Истомленные жарой, в неподвижном воздухе замерли сады. "Ястребки" один за другим летают вокруг аэродрома. Инструкторам и покурить некогда; командиры звеньев едва успевают пересаживаться из самолета в самолет, проверяя подготовку курсантов.

В то время двухместных учебно-боевых машин вообще не было. С легендарного "У-2" выпускали сразу на истребитель. Легко представить себе душевное состояние инструктора в день самостоятельного вылета курсантов. Молодежи что? Она рвется в воздух, ей бы скорее летать.

Иногда на нашем аэродроме приключались курьезы...

Прежде чем самостоятельно летать на боевой машине "И-5", курсанты практиковались на земле. Для рулежки нам выделили старый-престарый истребитель, давно отслуживший свой век.

Курсанты - народ храбрый, друг перед другом в грязь лицом не ударят. Сделает один что-нибудь из ряда вон выходящее - другой старается сообразить еще похлеще.

Только что Борис Комаров отрабатывал разбег с поднятым хвостом. Самолет при этом набирает скорость, вполне достаточную для взлета. Не будь ободрана обшивка, он бы взлетел. И то ли это произошло оттого, что взлетная дорожка была неровной, то ли от большой скорости, но Комаров совершенно неожиданно для всех оторвался от земли и пролетел метров пятьдесят. Такой оборот дела всем понравился.

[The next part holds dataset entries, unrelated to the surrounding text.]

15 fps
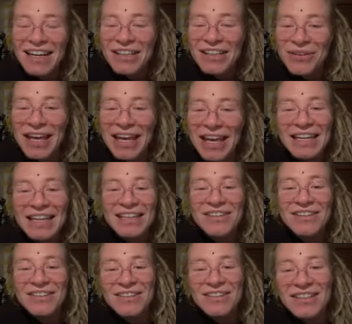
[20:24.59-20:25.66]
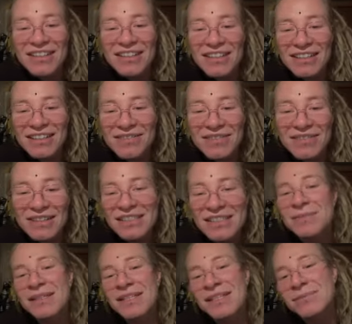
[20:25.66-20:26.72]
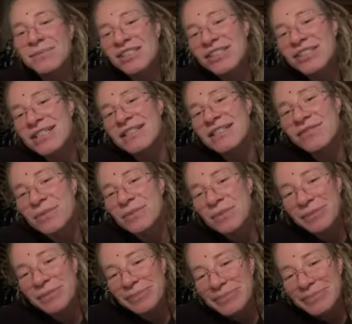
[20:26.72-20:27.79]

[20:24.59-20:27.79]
don't get it, you know, like, doesn't make much sense for me.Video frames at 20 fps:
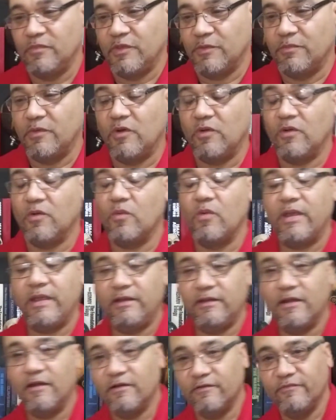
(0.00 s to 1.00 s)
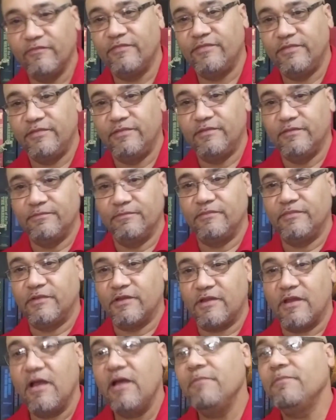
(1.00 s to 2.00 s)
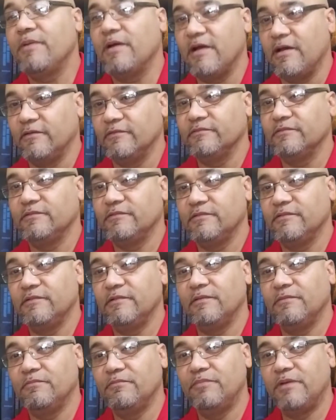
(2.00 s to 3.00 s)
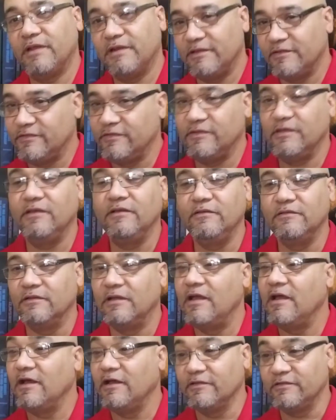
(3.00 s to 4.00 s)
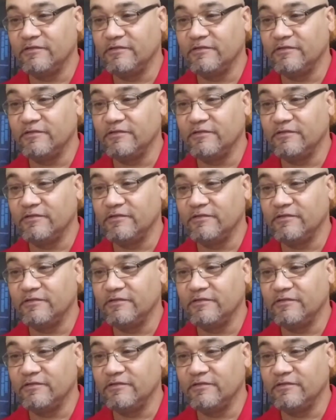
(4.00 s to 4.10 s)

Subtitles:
molar weight of the compound. but it's still aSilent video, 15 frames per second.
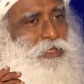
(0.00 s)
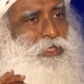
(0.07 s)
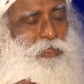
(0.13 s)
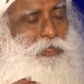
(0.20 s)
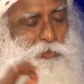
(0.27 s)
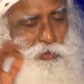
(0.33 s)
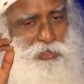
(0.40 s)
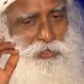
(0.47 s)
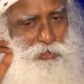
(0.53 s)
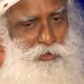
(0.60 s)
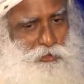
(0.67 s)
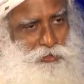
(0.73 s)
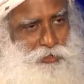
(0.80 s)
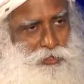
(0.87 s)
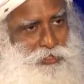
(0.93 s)
It brings
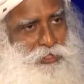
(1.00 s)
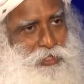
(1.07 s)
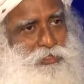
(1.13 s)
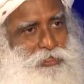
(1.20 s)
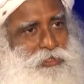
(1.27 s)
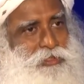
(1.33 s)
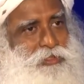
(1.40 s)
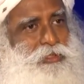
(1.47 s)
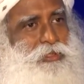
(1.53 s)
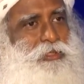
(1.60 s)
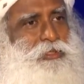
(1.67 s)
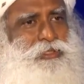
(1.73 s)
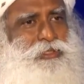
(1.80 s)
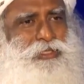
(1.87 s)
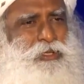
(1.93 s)
consciousness.
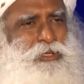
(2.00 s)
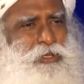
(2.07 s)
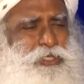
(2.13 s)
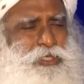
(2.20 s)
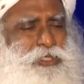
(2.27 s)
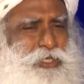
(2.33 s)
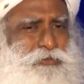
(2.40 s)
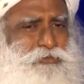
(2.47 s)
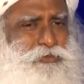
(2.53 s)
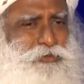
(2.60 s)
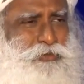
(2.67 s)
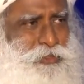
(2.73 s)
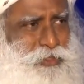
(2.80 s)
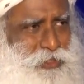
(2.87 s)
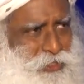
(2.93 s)
This is not just in
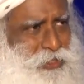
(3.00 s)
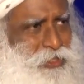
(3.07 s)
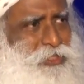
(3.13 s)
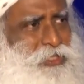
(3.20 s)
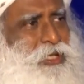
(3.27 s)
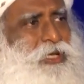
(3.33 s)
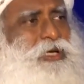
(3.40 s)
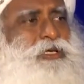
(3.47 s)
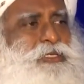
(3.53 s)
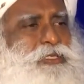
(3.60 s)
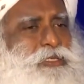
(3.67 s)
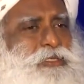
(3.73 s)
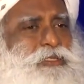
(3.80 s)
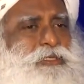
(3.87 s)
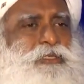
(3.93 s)
food, this is in
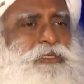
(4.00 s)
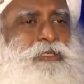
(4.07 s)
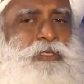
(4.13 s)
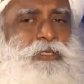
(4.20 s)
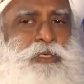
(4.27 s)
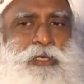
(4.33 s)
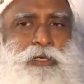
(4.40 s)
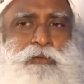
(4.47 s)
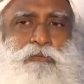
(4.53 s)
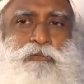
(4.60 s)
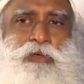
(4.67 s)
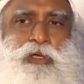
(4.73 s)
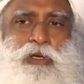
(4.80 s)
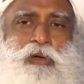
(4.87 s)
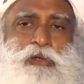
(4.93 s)
us.
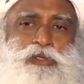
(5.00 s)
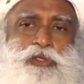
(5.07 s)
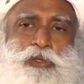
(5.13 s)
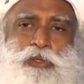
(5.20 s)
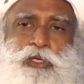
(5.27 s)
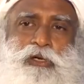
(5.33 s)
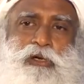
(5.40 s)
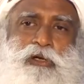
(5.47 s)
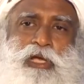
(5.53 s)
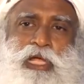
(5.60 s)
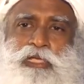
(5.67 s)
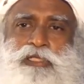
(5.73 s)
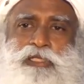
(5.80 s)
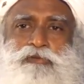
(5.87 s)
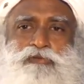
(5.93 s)
We are also
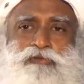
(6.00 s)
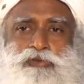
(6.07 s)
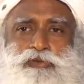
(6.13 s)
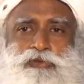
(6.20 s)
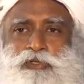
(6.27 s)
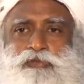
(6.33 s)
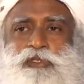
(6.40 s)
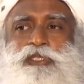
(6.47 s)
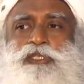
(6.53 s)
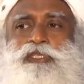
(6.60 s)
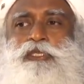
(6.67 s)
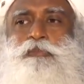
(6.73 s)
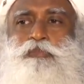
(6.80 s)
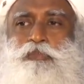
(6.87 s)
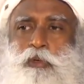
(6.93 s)
recognizing foods which
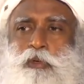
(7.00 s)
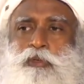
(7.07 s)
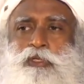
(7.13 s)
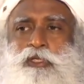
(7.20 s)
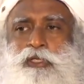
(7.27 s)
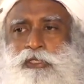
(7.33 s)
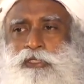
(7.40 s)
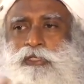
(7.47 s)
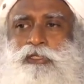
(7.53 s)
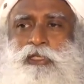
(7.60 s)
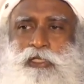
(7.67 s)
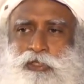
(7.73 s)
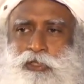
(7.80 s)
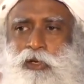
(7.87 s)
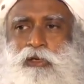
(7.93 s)
support this,
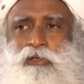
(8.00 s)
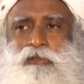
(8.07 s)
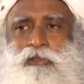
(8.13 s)
that's all.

Подошла и моя очередь. Забираясь в кабину, я думал только об одном: перещеголять Бориса. Чем я хуже Комарова? И мы не лыком шиты. Наскоро привязался ремнями, выжал сектор газа до ограничителя. Самолет с поднятым хвостом быстро набрал нужную скорость, но оторваться от земли почему-то не захотел. Как же так? Что ж ты, милый? Ведь на меня смотрят сейчас все ребята: Петя Грачев, Коля Кобяков, тот же Борис.

Решение созрело мгновенно. Сектор газа! Я знал: стоит оттянуть этот рычажок на себя, как он тут же освобождается от ограничителя, и тогда из мотора выжимай хоть всю мощность.

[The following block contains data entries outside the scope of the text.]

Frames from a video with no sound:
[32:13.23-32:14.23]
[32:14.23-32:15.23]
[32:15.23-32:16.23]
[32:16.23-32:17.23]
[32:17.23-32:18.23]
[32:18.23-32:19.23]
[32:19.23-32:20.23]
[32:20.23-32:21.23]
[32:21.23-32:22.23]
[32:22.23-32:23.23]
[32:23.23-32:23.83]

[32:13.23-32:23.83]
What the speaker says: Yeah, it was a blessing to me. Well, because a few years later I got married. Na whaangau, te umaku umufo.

Левую руку словно кто подтолкнул. Мотор взревел, и не успел я опомниться, как "И-5" оказался на стометровой высоте.

Аэродром кончился; через ободранное крыло я хорошо вижу внизу глубокие лесистые овраги. Страх парализует меня, сковывает. А мотор упрямо тянет и тянет вверх. Высота - тысяча метров. Чего доброго, так и в стратосферу заберешься! Понемногу начинаю приходить в себя. Соображаю: первым делом следует уменьшить обороты и перевести самолет в горизонтальный полет. Но смогут ли держать его ободранные крылья? И на какой скорости? Хорошие, исправные самолеты летают обычно со скоростью сто шестьдесят километров в час. Мой тянет сейчас на двести. В общей сложности у него не хватает шести квадратных метров обшивки. То, что осталось, - набухло, трясется, как студень, того и гляди сорвется. Смотрю на эти дыры - ужас берет. Уменьшаю скорость на двадцать километров - обшивка ерошится, но не так сильно. Уменьшаю еще. Теперь указатель скорости прочно обосновался на цифре сто шестьдесят. Самолет летит устойчиво, рулей слушается хорошо, обшивка на крыльях ведет себя почти прилично. На всякий случай, чтобы хватило высоты, если вдруг придется выбрасываться с парашютом, забираюсь повыше. Подо мной восемьсот метров. Делаю над аэродромом круг, второй. Удивительно, - я уже нисколько не волнуюсь! Голова ясная, сердце спокойно. Ну, хватит! Надо садиться: бензин на исходе.

В это время слева ко мне подстраивается истребитель. Инструктор... Через толстые стекла своих очков я вижу, как тревожно светятся его большие серые глаза.

Инструктор энергично жестикулирует, показывая на свой фюзеляж. Там крупно выведено мелом: "Прыгай". Я гляжу вниз, на свой аэродром, - страшно. И тут меня кидает в дрожь: я же в спешке не надел парашют.

Отрицательно мотаю головой. Инструктор перелетает на правую сторону. На этом борту другая надпись: "Пристраивайся ко мне, пойдем на посадку". Вот это дело! Одобрительно киваю.